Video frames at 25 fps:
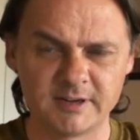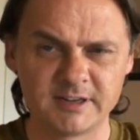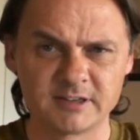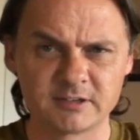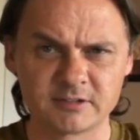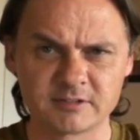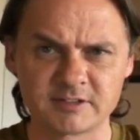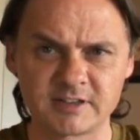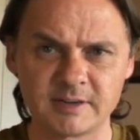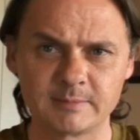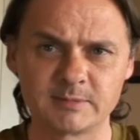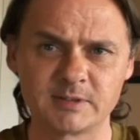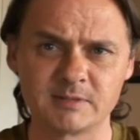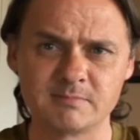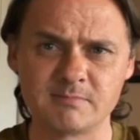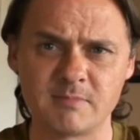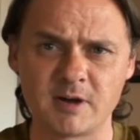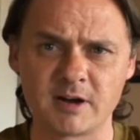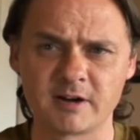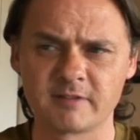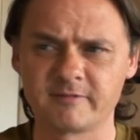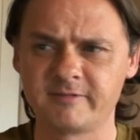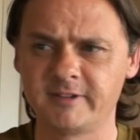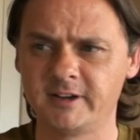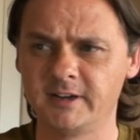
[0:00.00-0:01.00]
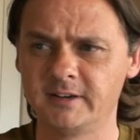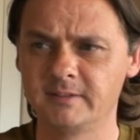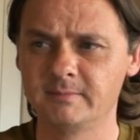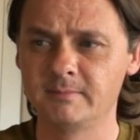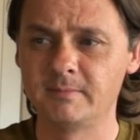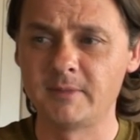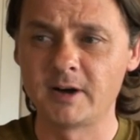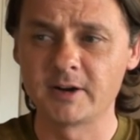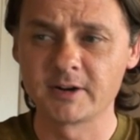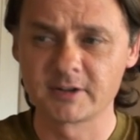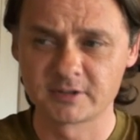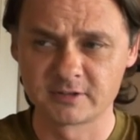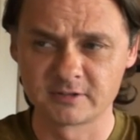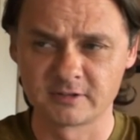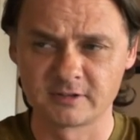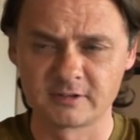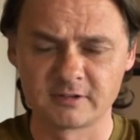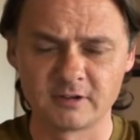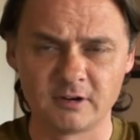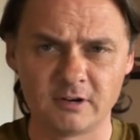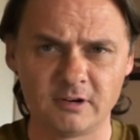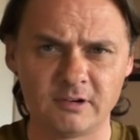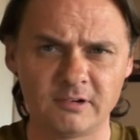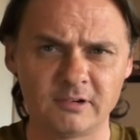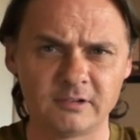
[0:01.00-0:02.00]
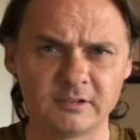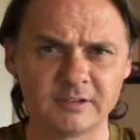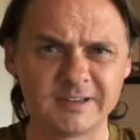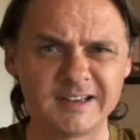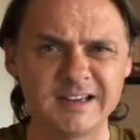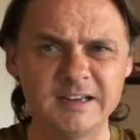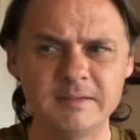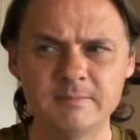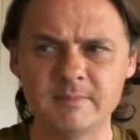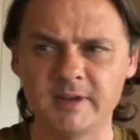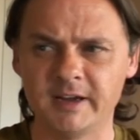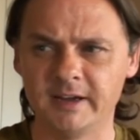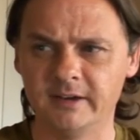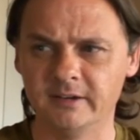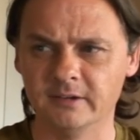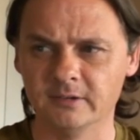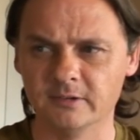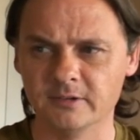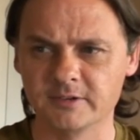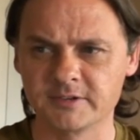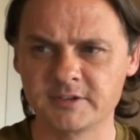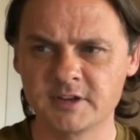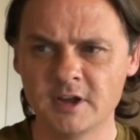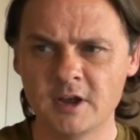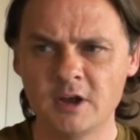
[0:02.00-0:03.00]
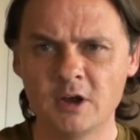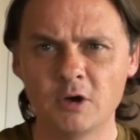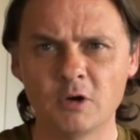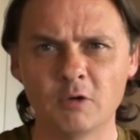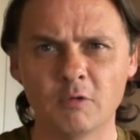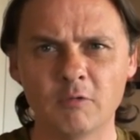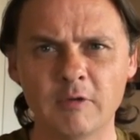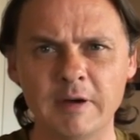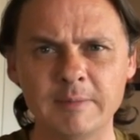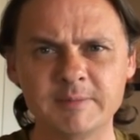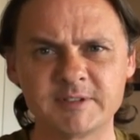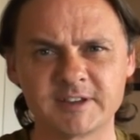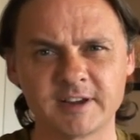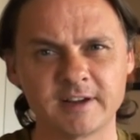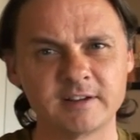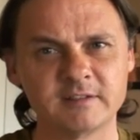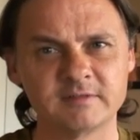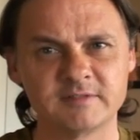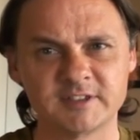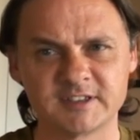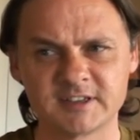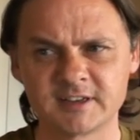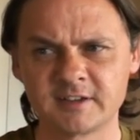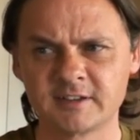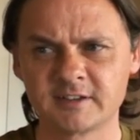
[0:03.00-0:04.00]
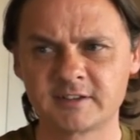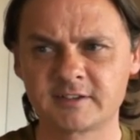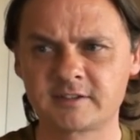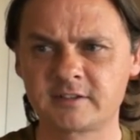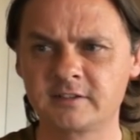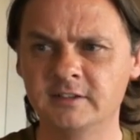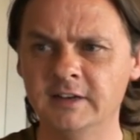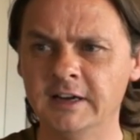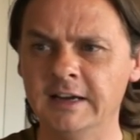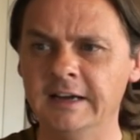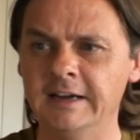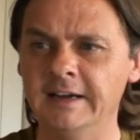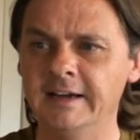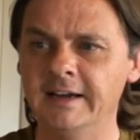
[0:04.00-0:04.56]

intercept and monitor all emails, website visits,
::::::::::
• WHAT THE TASK REQUIRES: Please return the listing above exactly and leave every picture out.

• ANSWER SPACE:
Video frames at 25 fps:
[0:00.00-0:01.00]
[0:01.00-0:02.00]
[0:02.00-0:03.00]
[0:03.00-0:04.00]
[0:04.00-0:04.56]

intercept and monitor all emails, website visits,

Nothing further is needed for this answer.